**DATA EXTRACTS:**

##############################

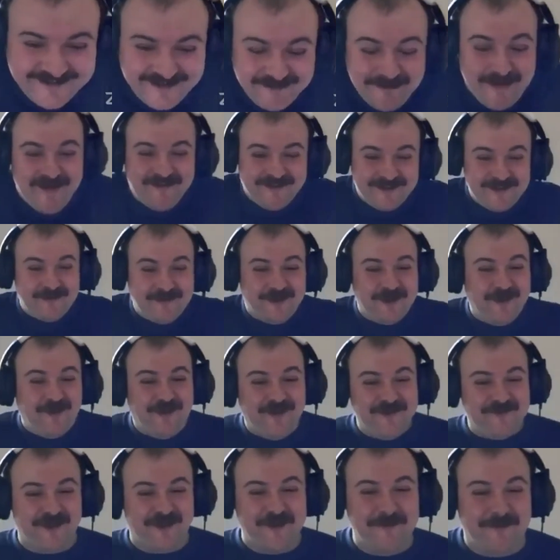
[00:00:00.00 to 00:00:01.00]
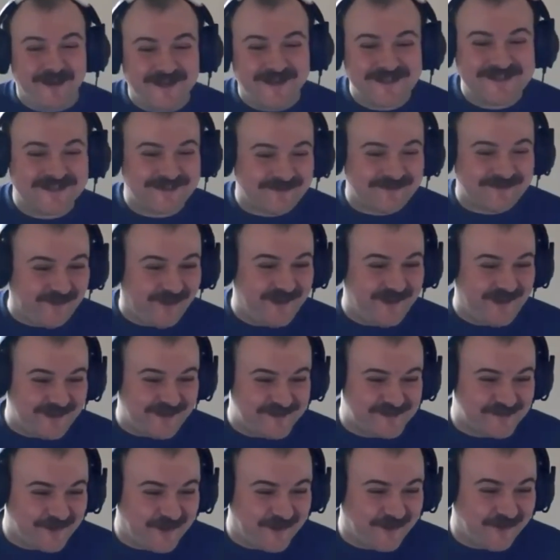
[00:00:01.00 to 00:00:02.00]
apparently we're not in robust
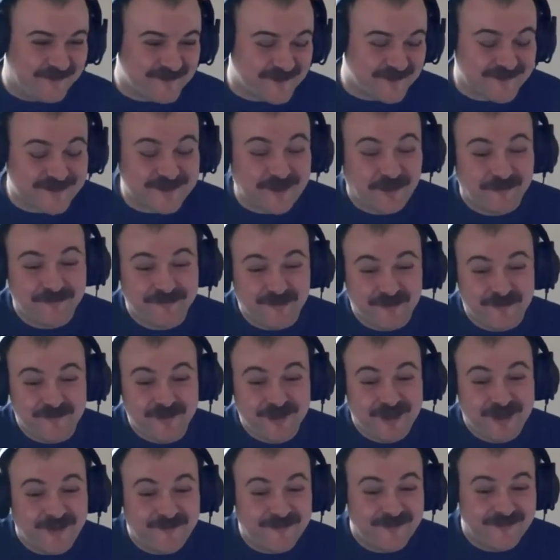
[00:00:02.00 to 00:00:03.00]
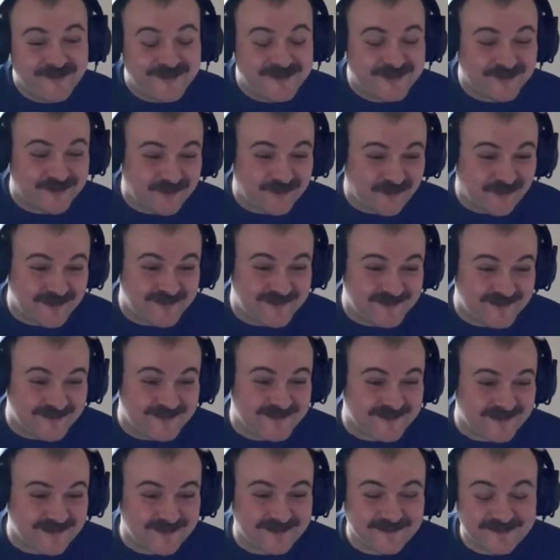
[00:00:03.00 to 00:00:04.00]
financial health. So it's gone from recovery to
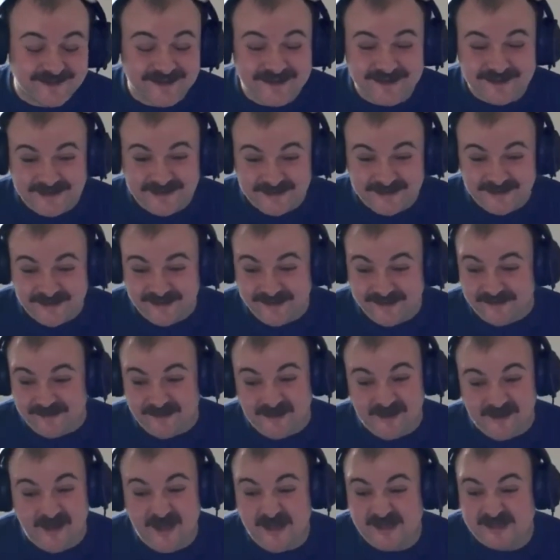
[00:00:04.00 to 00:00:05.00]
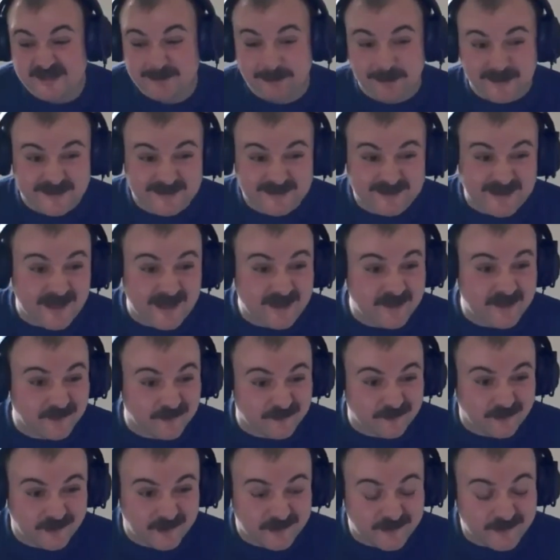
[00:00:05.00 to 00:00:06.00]
crisis in a split
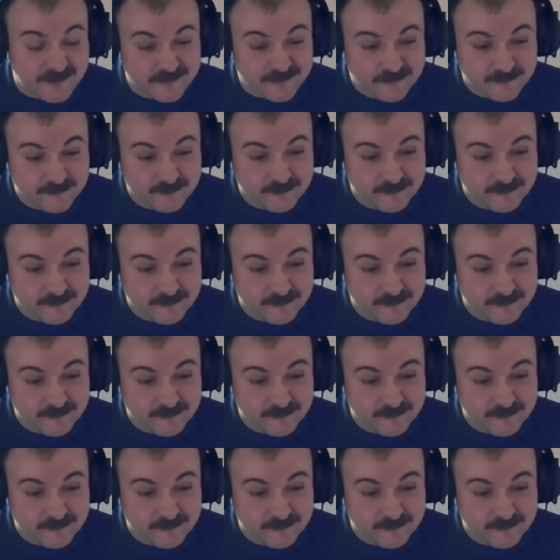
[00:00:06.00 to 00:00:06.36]
second, really.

##############################

**THE PROBLEM:** Please give the entries again word for word, without any pictures.

**FINISHED TASK:**
[00:00:00.00 to 00:00:01.00]
[00:00:01.00 to 00:00:02.00]
apparently we're not in robust
[00:00:02.00 to 00:00:03.00]
[00:00:03.00 to 00:00:04.00]
financial health. So it's gone from recovery to
[00:00:04.00 to 00:00:05.00]
[00:00:05.00 to 00:00:06.00]
crisis in a split
[00:00:06.00 to 00:00:06.36]
second, really.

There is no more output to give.